For testing your motor settings, you might initially just have a simple file:
sudo ./machine-control -c hardware/BUMPS/bumps.config -f 10 myfile.gcode
Output the file myfile.gcode
in 10x the original speed (say you want to
stress-test). Note, the factor will only scale feedrate, but the machine will
always obey the machine constraints with maximum feed and acceleration given in
the configuration file.
echo "G1 X100 F10000 G1 X0 F1000" | sudo ./machine-control /dev/stdin
This command directly executes some GCode coming from stdin. This is in particular useful when you're calibrating your machine and need to work on little tweaks.
sudo ./machine-control -c my.config --port 4444
Listen on TCP port 4444 for incoming connections and execute G-Codes over this
line. So you could use telnet beaglebone-hostname 4444
to have an interactive
session or send a file simple via socat
from a remote machine:
cat myfile.gcode | socat -t5 - TCP4:beaglebone-hostname:4444
Use socat
, don't use the ancient nc
(netcat) - its buffering seems to be
broken so that it can get stuck. With socat
, it should be possible to connect
to a pseudo-terminal in case your printer-software only talks to a terminal
(haven't tried that yet, please let me know if it works).
Note, there can only be one open TCP connection at any given time (after all, there is only one physical machine).
There is a binary gcode-print-stats
to extract information from the G-Code
file e.g. accurate expected print-time, Object height (=maximum Z-axis),
filament length. This is in particular useful because many GCode runtime
estimators are widely off; this is accurate to the second because it takes all
acceleration phases into account.
Usage: ./gcode-print-stats [options] <gcode-file> [<gcode-file> ..]
Options:
-c <config> : Machine config
-f <factor> : Speedup-factor for feedrate.

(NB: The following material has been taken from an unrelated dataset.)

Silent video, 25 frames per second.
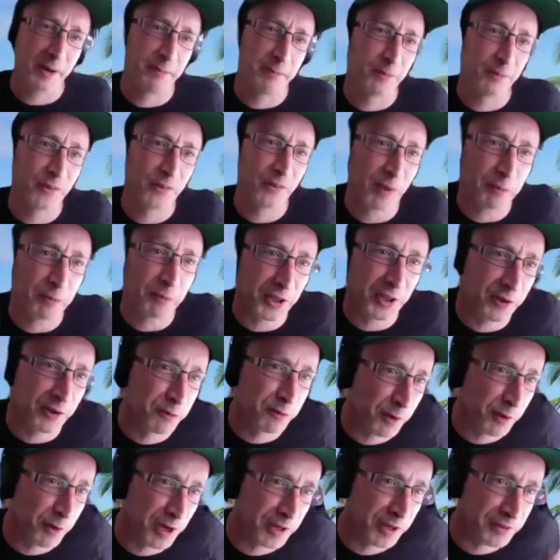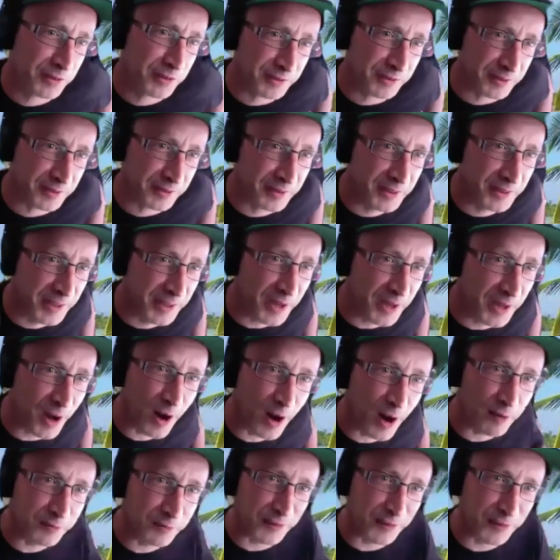something of worth
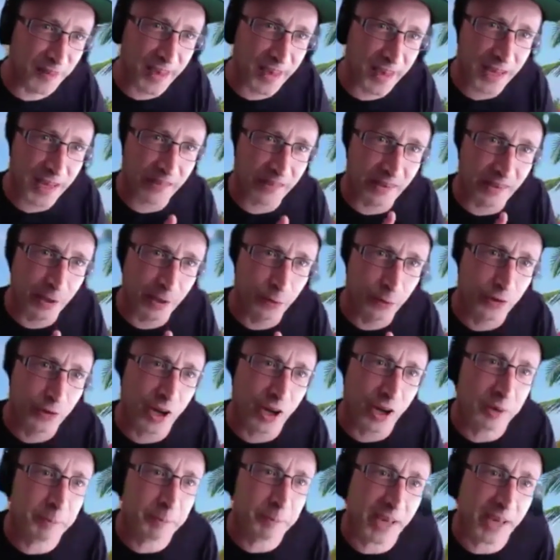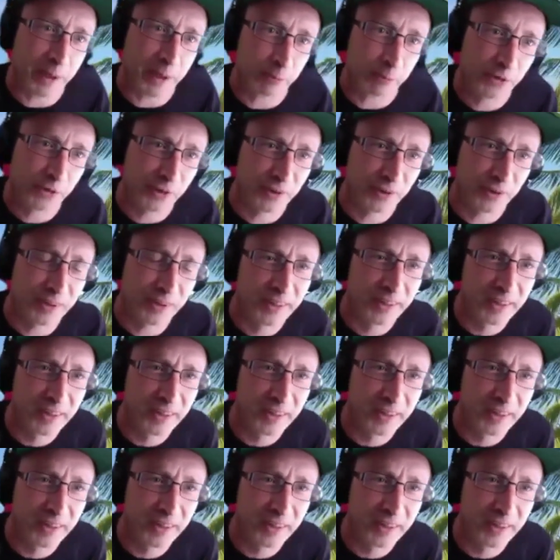after there's a little time capsule.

-H : Toggle print header line
Use filename '-' for stdin.
The output is in column form, so you can use standard tools to process them. For instance, from a bunch of gcode files, find the one that takes the longest time
./gcode-print-stats -c my.config *.gcode | sort -k2 -n
The BUMPS-cape is one of the capes to use, it was developed together with BeagleG (but it is not widely distributed yet). BeagleG also works with the CRAMPS board, which is a popular motor driver cape for the BeagleBone Black. You can easily adapt your own hardware, check the hardware sub-directory.

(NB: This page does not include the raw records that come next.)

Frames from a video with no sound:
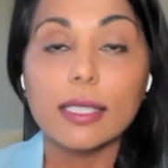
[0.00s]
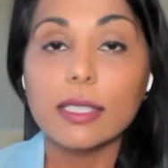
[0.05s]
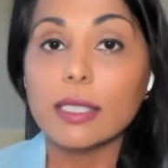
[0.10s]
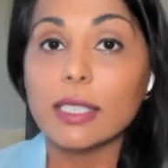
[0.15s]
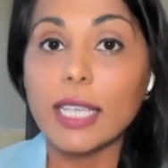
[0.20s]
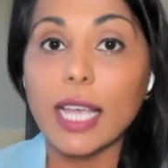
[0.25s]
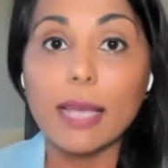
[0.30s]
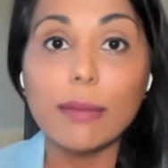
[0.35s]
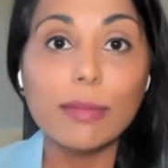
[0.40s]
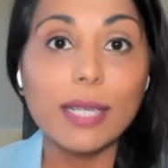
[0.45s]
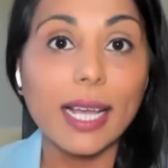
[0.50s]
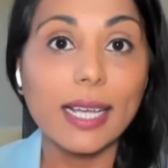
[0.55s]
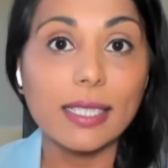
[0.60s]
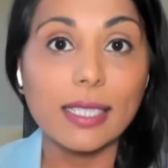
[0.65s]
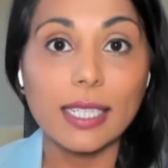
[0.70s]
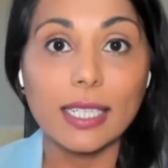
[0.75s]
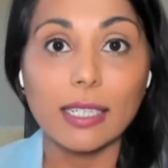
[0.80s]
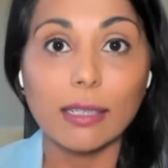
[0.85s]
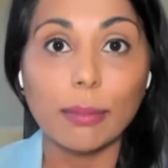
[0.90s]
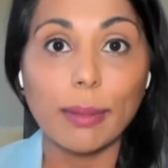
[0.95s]
same
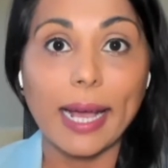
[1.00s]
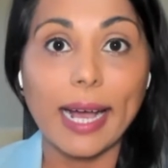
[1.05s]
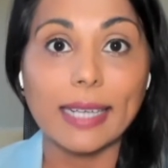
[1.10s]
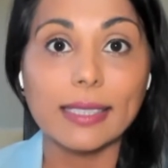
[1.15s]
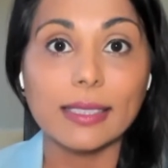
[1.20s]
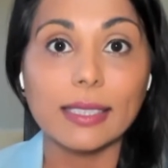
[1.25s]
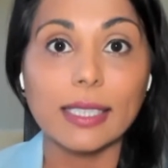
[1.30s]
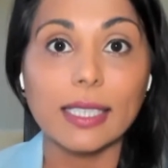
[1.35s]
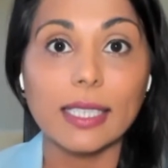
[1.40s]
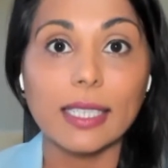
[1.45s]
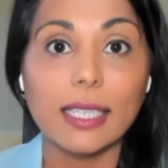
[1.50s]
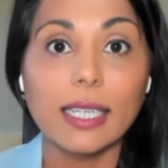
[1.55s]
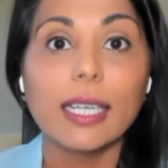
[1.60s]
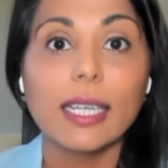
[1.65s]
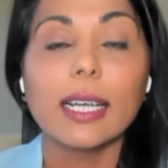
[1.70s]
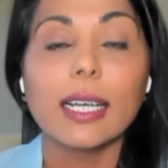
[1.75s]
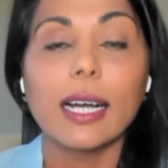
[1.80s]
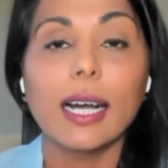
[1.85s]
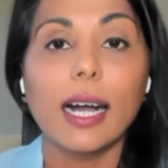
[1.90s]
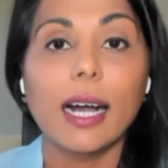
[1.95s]
testing capacity,
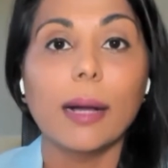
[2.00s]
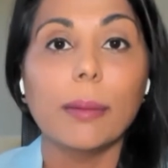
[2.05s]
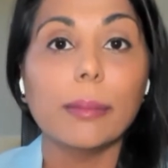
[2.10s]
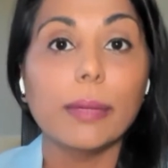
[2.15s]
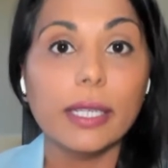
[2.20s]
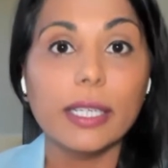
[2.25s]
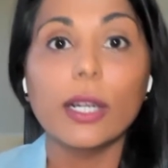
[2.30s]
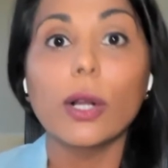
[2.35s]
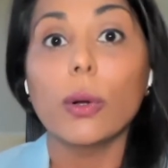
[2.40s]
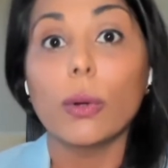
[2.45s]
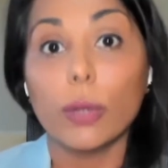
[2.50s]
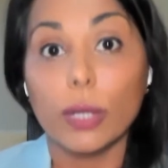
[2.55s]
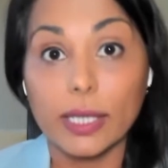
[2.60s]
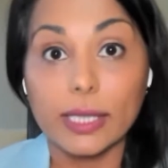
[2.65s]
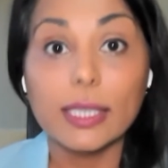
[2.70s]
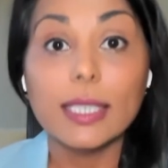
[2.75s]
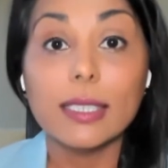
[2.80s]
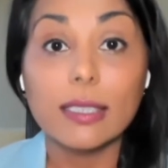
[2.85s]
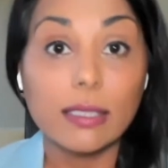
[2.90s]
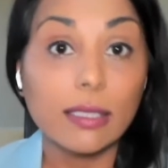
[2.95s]
um, you know, or
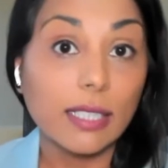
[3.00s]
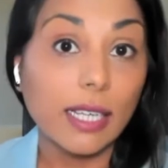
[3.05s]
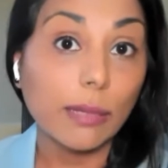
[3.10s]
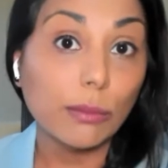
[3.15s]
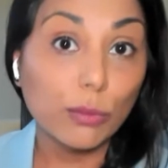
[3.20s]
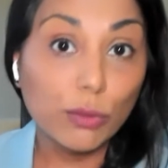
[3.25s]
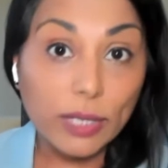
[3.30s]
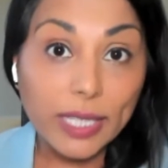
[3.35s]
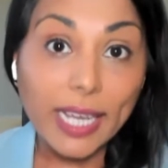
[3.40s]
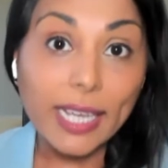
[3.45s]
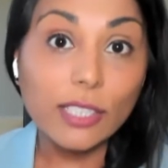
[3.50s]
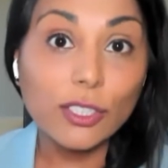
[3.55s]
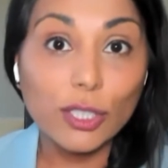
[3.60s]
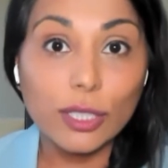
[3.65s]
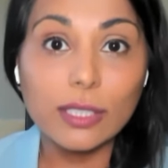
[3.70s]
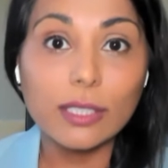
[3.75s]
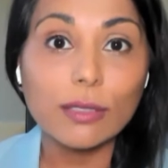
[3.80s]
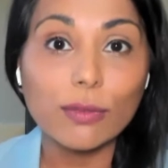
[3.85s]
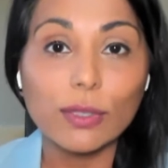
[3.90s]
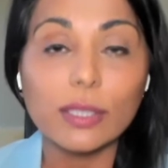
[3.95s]
at least the same
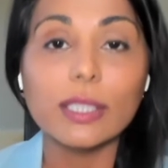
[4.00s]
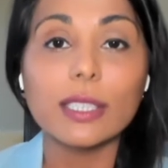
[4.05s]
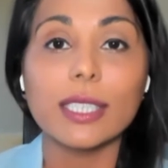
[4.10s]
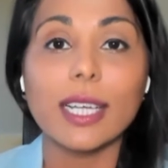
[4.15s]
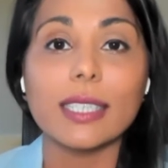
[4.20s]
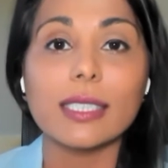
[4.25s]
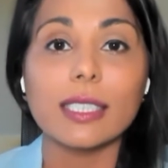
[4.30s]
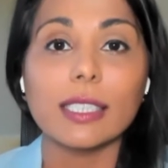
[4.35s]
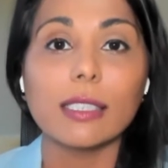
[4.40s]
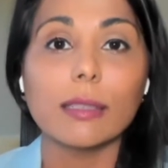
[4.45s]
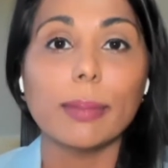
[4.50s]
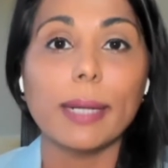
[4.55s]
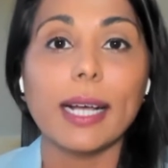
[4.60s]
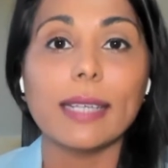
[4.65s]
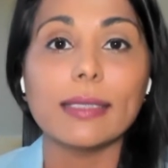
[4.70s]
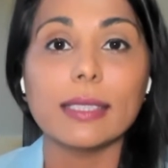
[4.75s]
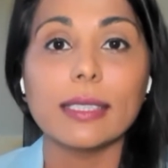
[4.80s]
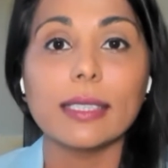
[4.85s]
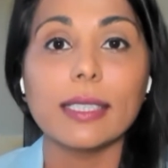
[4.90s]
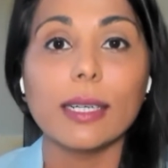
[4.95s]
reagents for the testing
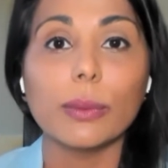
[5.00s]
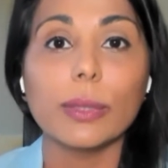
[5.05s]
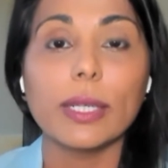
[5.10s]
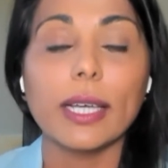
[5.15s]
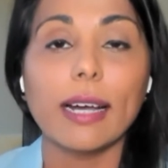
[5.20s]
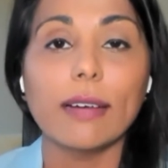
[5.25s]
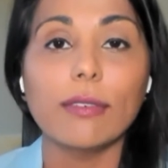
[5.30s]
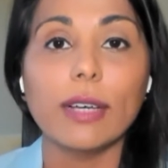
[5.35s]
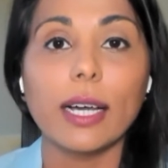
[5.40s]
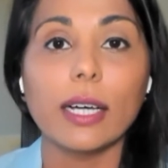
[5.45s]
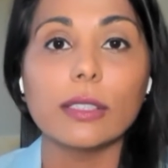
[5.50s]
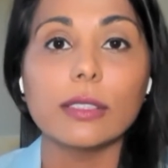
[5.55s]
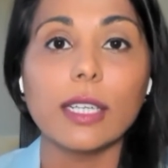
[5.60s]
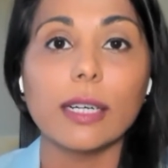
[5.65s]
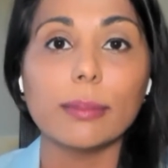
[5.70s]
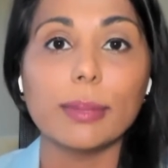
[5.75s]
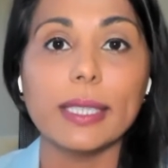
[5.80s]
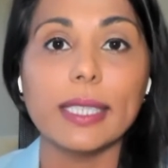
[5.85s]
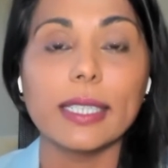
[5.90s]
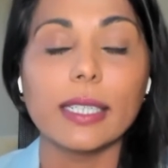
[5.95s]
capacity that we have held
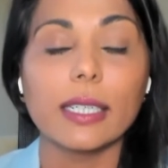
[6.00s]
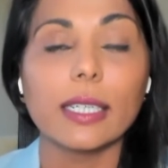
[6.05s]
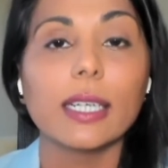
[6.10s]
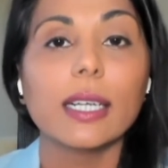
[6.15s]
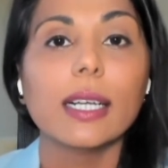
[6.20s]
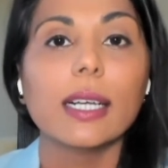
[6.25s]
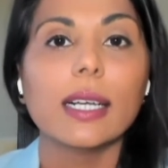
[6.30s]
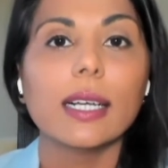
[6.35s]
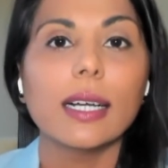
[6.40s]
up here.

Each board has a number of connectors for motors and switches to which you connect your physical motors and end-switches to.
To map these connector positions to logical axes names, the machine-control
binary has a configuration file in which you can configure not only the
various axis parameters (max speed, acceleration, steps/mm), but also assign
these axes to motor drivers provided by the cape (motor_1
, motor_2
,...)
and end switches (switch_1
, switch_2
,...) to logical functions
(e.g. min_x
). See the annotated config file.
BeagleG provides a tool, gcode2ps
to export the machine path and speed into
a color-coded image for inspection. The color coding shows the machine speed
according to the configured machine constraints.
If you want to use the nicely seprated sub-APIs of BeagleG programmatically or want to get involved in the development, check the Development page.
BeagleG is free software: you can redistribute it and/or modify it under the terms of the GNU General Public License as published by the Free Software Foundation, either version 3 of the License, or (at your option) any later version.